WAR WAR/KOMMT/FEHLT

Politik | aus FALTER 45/04 vom 03.11.2004

WAS WAR

Ende des Diplomarbeitsstopps Nach mehreren erfolglosen Gesprächsrunden kam es vergangene Woche doch noch zur Aufhebung des Diplomarbeitsstopps an der Publizistik Wien. Rektorat, Fakultät und Institut einigten sich darauf, dass die Uni Geld für zusätzliche Betreuer auf Zeit zur Verfügung stellt und das Institut bei der Personalauswahl mitreden darf. Läuft alles plangemäß, sollten die Studenten ab dieser Woche mit ihren Diplomarbeitsbetreuern in Kontakt treten können. Für die Studentenvertreter ist das dennoch "nur eine Scheinlösung", die an der verheerenden Gesamtsituation des Instituts nichts ändere. Bildungsministerin Elisabeth Gehrer zeigte sich indes mit der Lösung sehr zufrieden.

WAS KOMMT

Räumung des EKH Vergangene Woche wurde das besetzte Ernst- Kirchweger-Haus (EKH) von der KPÖ verkauft. Laut Parteichef Walter Baier sei mit dem neuen Besitzer vereinbart worden, dass alle Bewohner zumindest noch sechs Monate im EKH bleiben dürfen. Nun trudeln aber bereits Kündigungsschreiben ein: Bis 31. Dezember muss der Großteil des Hauses geräumt sein, darunter auch rund dreißig Asylwerberunterkünfte des Flughafensozialdienstes. Lediglich die autonomen Hausbesetzer, die einen Hauptmietvertrag haben, erhielten bislang kein Kündigungsschreiben.
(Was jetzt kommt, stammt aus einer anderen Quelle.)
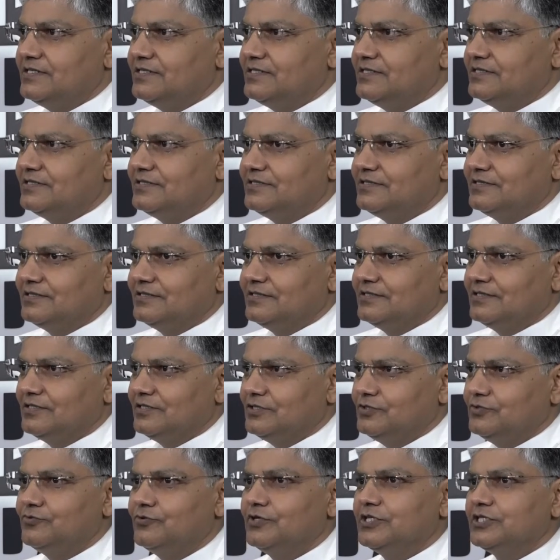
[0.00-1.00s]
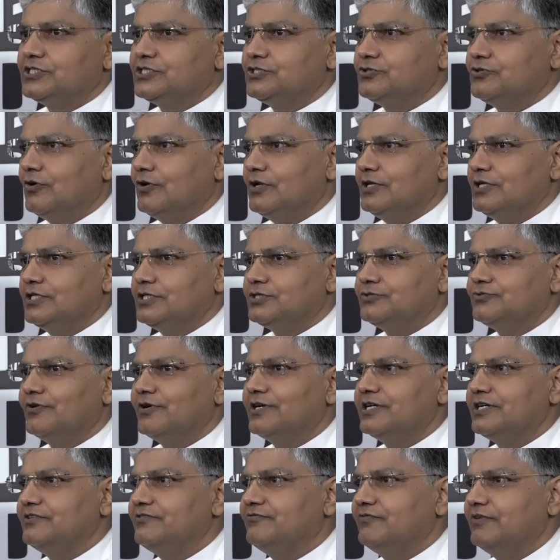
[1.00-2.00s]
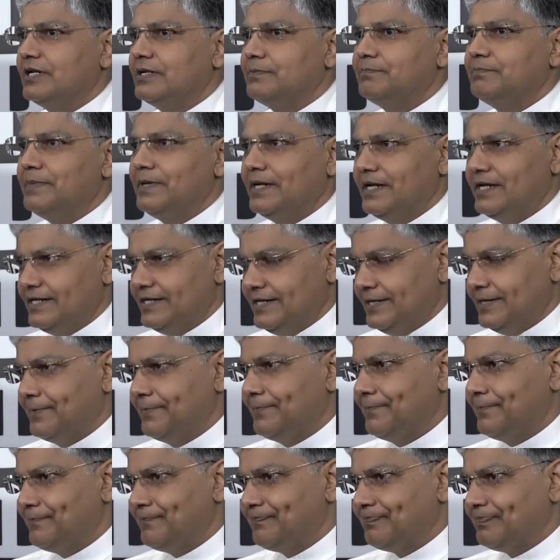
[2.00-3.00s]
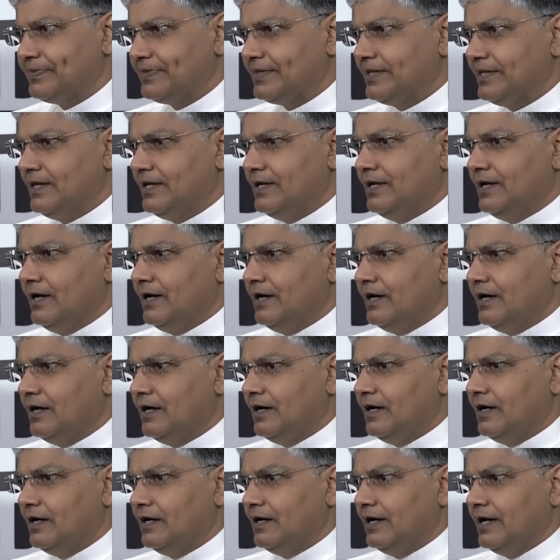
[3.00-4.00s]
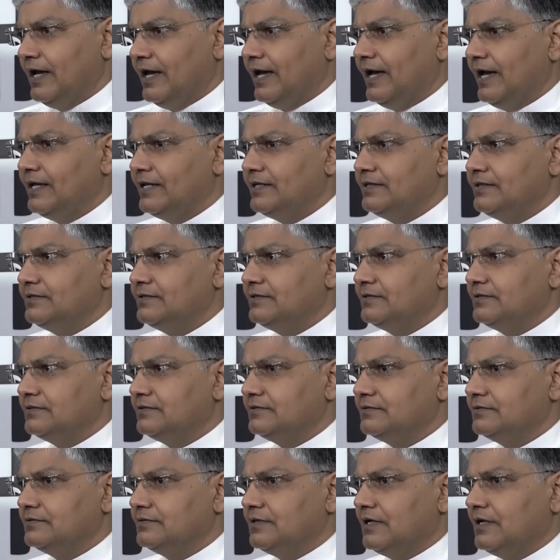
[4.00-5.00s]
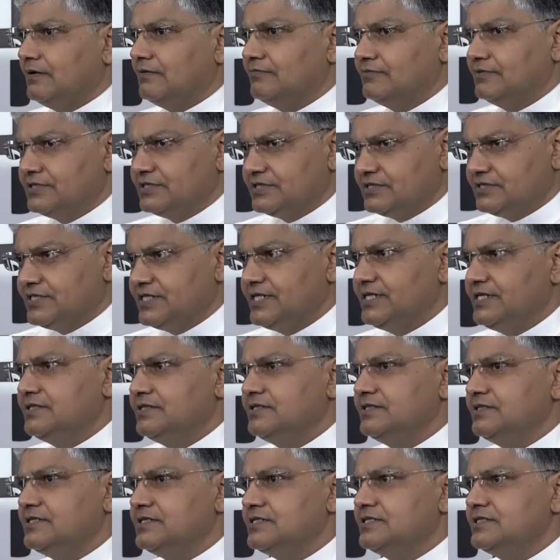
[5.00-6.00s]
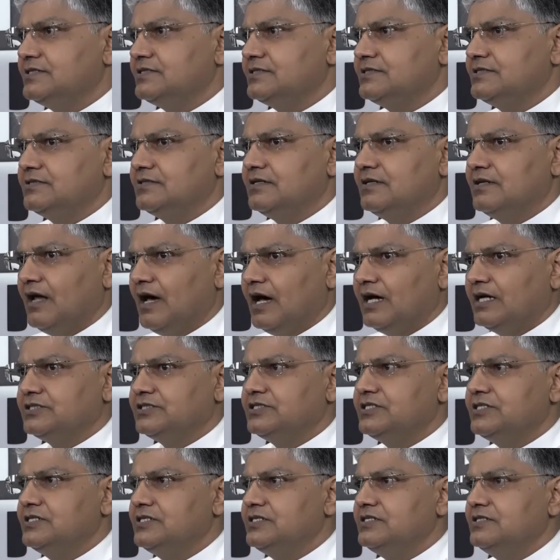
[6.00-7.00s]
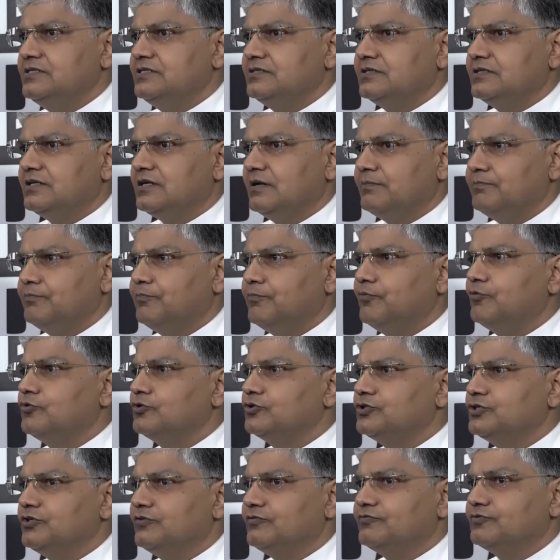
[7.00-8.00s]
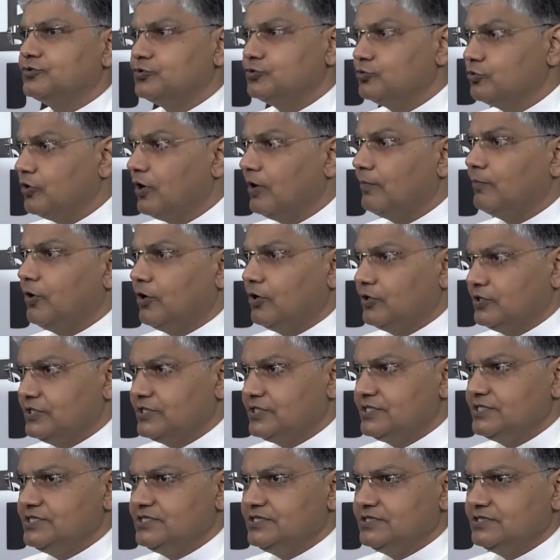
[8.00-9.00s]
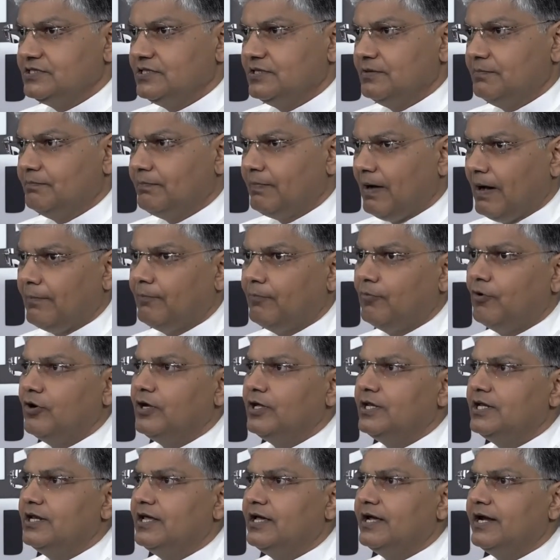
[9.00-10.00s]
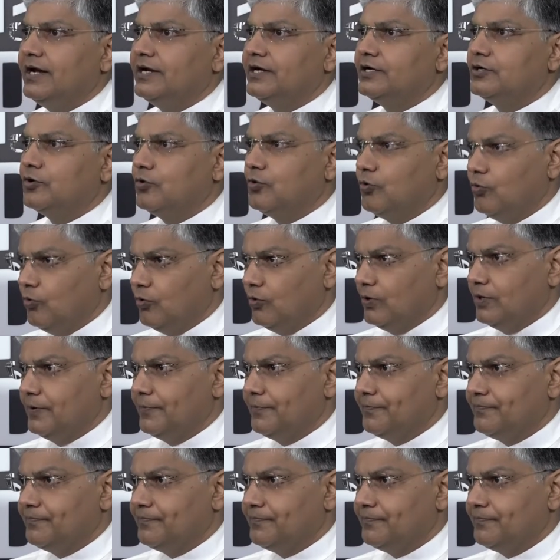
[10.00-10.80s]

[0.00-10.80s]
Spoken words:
is US dollar 21 billion. And our trade is largely composed of two commodities, palm oil and coal.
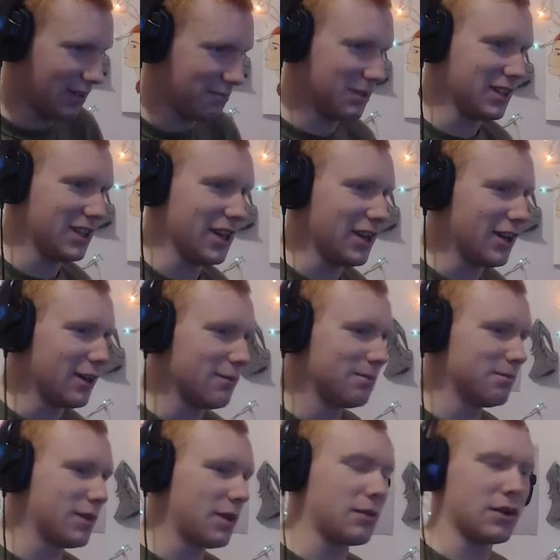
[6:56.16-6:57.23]
but yeah,
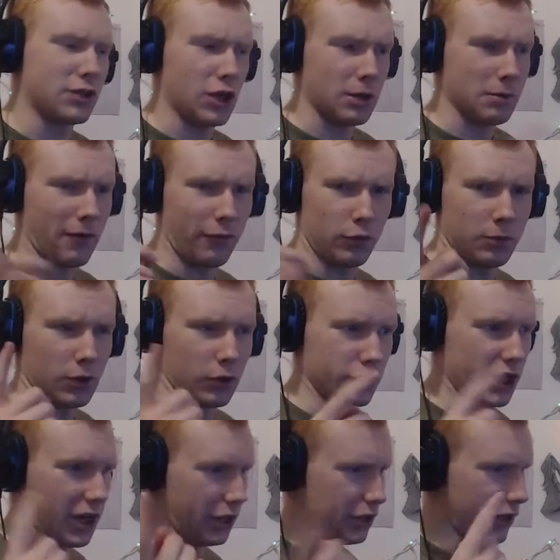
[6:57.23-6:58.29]
I'm not talking about Full Metal
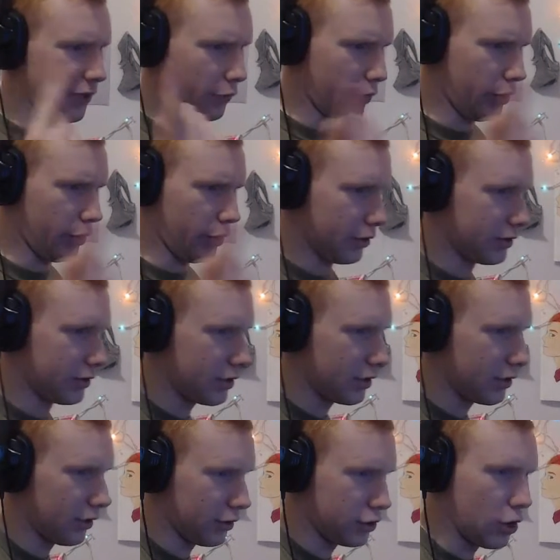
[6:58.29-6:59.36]
Jacket, different thing. It's,
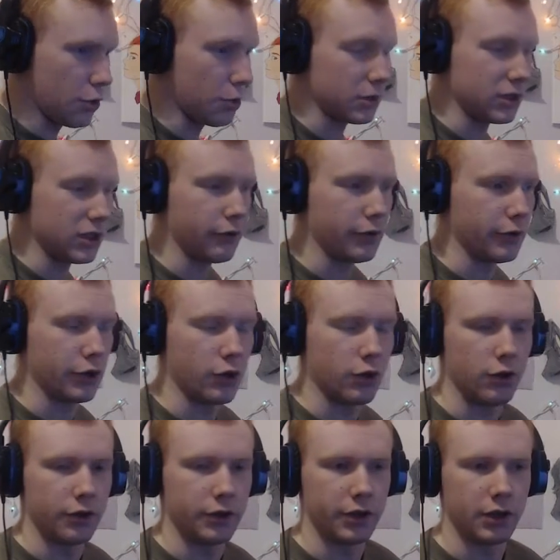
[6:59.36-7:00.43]
the show was literally
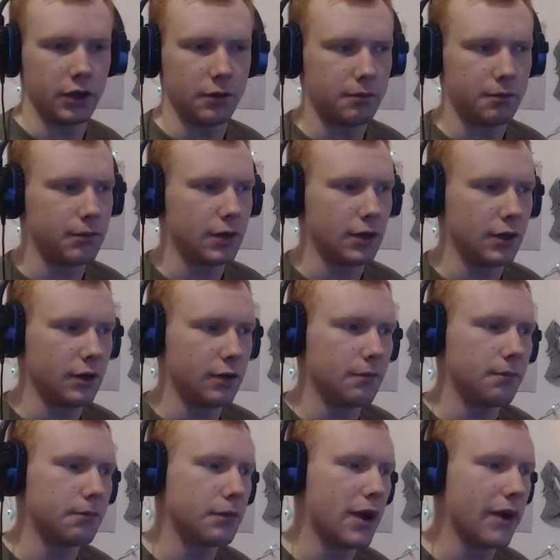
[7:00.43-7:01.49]
called uh, uh,
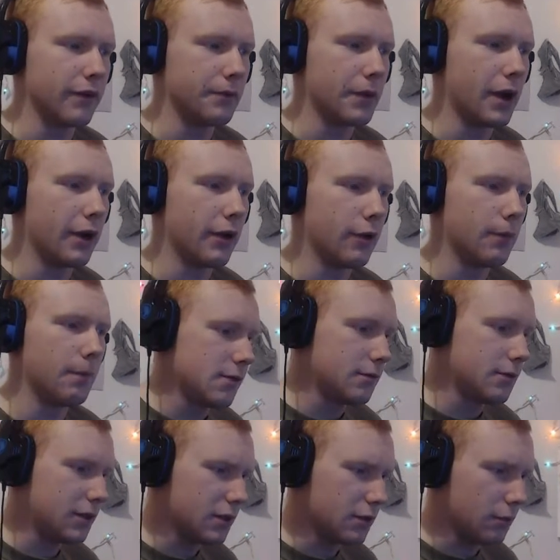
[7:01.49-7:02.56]
Private Pyle.
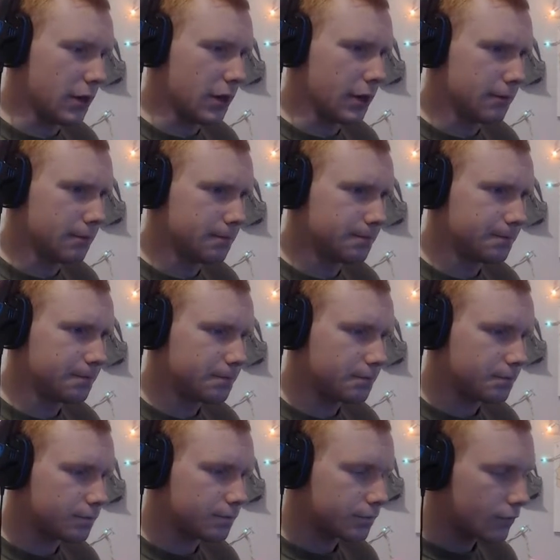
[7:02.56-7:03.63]
Well, either way,
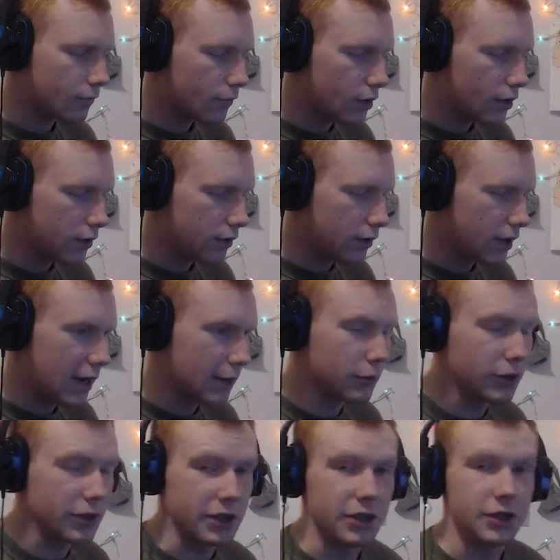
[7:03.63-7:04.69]
I'm
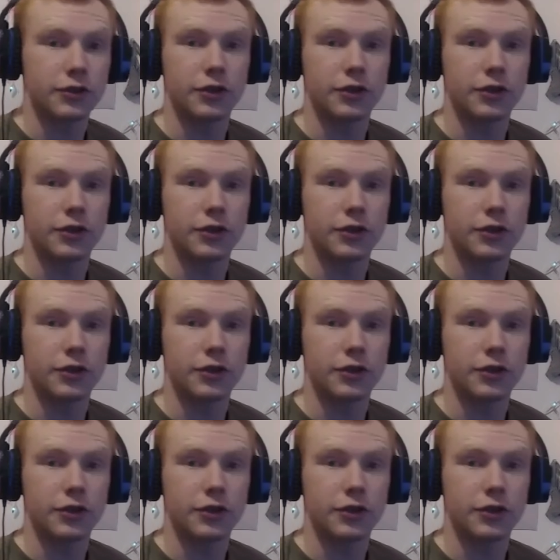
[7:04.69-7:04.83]
going to need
Aus Protest besetzten die Autonomen am Dienstag die KPÖ-Zentrale.

WAS FEHLT

Die Richter Wer am Mittwoch zu seinem Recht kommen will, hat es schwer. Österreichs Richter halten nämlich einen Warnstreik ab. Grund ist die "verzweifelte Personalsituation", sagt die Präsidentin der Richtervereinigung, Barbara Helige. Die Wünsche der Politik, die Verfahrensdauer zu verkürzen, würden ins Gegenteil verkehrt: Durch die Engpässe im Personalbereich würden die Verfahren sogar noch länger dauern. Die Politik reagiert zögerlich. So plant Justizministerin Karin Miklautsch, in bestimmten Strafsachen in Zukunft kleinere Senate urteilen zu lassen.